Agentic RAG · Production · Dec 2025 to Feb 2026

PolicyMind

Production four-agent RAG platform with hybrid retrieval, NLI-based hallucination verification, and CI-enforced RAGAS gates.

Senior AI Engineer · Architect

AI / MLHealthcareEnterprise SaaS

Citation accuracy: 92.5%
p95 latency: < 800ms
Escalation recall: 100%

Problem

Clinical and policy content has two non-negotiables: every claim needs a citation, and every citation has to point to a passage that actually supports the claim. A naive RAG pipeline will hallucinate citations, retrieve the wrong chunk, or quietly degrade as the corpus grows. Worse, it will pass smoke tests while quietly breaking on the long tail.

Approach

Treat the RAG pipeline as a regular software system with regular software guarantees: contracts, tests, and CI gates.

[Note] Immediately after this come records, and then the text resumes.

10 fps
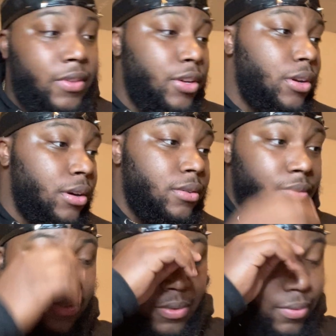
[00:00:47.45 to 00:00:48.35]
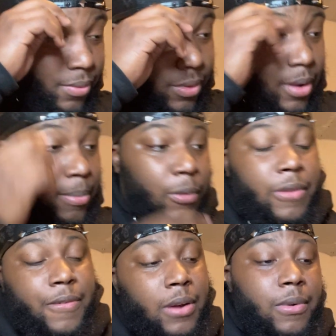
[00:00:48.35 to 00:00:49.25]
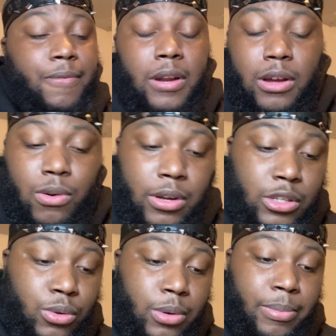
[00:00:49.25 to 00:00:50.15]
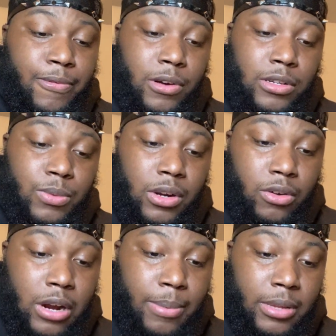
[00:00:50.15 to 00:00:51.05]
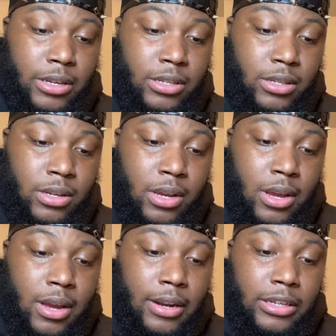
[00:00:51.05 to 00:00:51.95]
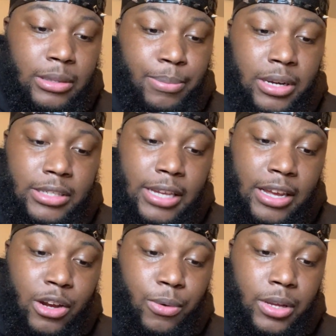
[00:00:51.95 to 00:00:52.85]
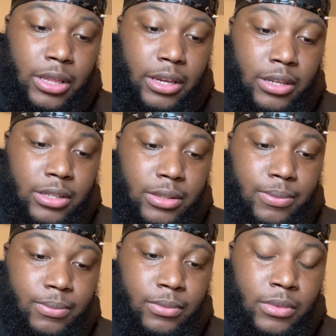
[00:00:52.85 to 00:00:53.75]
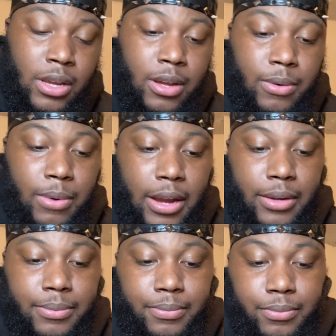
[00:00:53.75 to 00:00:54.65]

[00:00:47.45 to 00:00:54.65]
You know. But we finna we finna go into it, but first I wanna grab this. This is the book of Second Corinthians, right?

Four-agent LangGraph orchestration. Orchestrator plans the run, Domain Router picks the retrieval strategy and tool set, Synthesis produces the cited answer, and Compliance Guard validates citations against the source via NLI before the response leaves the system. State is a typed DiagnosticSession object, transitions are auditable, and retries are conditional rather than unbounded.
Citation-first hybrid retrieval. Qdrant for dense recall, BM25 for lexical recall on policy ids and proper nouns, Reciprocal Rank Fusion to combine, and a cross-encoder rerank for the top of the funnel. Each stage is independently swappable and benchmarked.
Refusal as a first-class outcome. The compliance-guard agent enforces NLI-based hallucination verification. If retrieved context does not support an answer, the system escalates rather than guesses. Escalation recall is measured at 100% on the held-out set.
Replayable, traced runs. Every production session is logged through Langfuse with the prompt version, retrieval candidates, scores, and final answer. Any output can be reconstructed for audit.
CI-gated evaluations. RAGAS metrics run on every PR against a frozen gold set. Thresholds: faithfulness ≥ 88%, context recall ≥ 90%, escalation recall = 100%. A regression on any threshold fails CI.

Stack

API: Python 3.11, FastAPI.
Frontend: React.
Models: OpenAI GPT-4o for orchestration and synthesis, text-embedding-3-large for retrieval.
Index: Qdrant with HNSW.
Eval: RAGAS, custom NLI-based faithfulness checker over citation spans.
Observability: Langfuse traces, replayable end-to-end.
CI: GitHub Actions, eval job uses a frozen gold set committed alongside code.
Deployment: Docker Compose.

Outcomes

92.5% citation accuracy on the held-out gold set.
p95 end-to-end latency under 800ms with the four-agent pipeline.
100% escalation recall: the system never tries to answer when retrieval fails.
167 passing tests, including RAGAS evals, all gating CI.
Zero shipped regressions on the citation metric over the measurement window because the gates prevented them.

Lessons

Treat the eval set as production data: version it, review it like code, never overwrite it.
Faithfulness is a different metric from "looks right". A model that paraphrases the source confidently can still pass casual review and fail the metric.
A refusal path is cheaper than a wrong answer with a citation.
Build agentic systems by wiring deterministic state machines around the LLM, not by handing the LLM control of the loop.

Stack

Python 3.11OpenAI GPT-4oQdrantBM25 + RRFCross-Encoder RerankingFastAPIReactPostgreSQLLangfuseDocker ComposeRAGASGitHub Actions

Highlights

Architected a four-agent LangGraph system (Orchestrator, Domain Router, Synthesis, Compliance Guard) with a typed `DiagnosticSession` state object, ReAct-style tool-calling, conditional retry routing, and full execution auditability.
Citation-first hybrid retrieval (Qdrant + BM25 + RRF + cross-encoder rerank) holds 92.5% citation accuracy at p95 under 800ms across the production query mix.
Compliance-guard agent enforces NLI-based hallucination verification with 100% recall on escalation-critical queries, refusing rather than guessing when the retrieved context does not support an answer.
Containerized deployment with Docker, Langfuse tracing for replayable production runs, 167 passing tests, and CI-enforced RAGAS gates: faithfulness ≥ 88%, context recall ≥ 90%, escalation recall = 100%.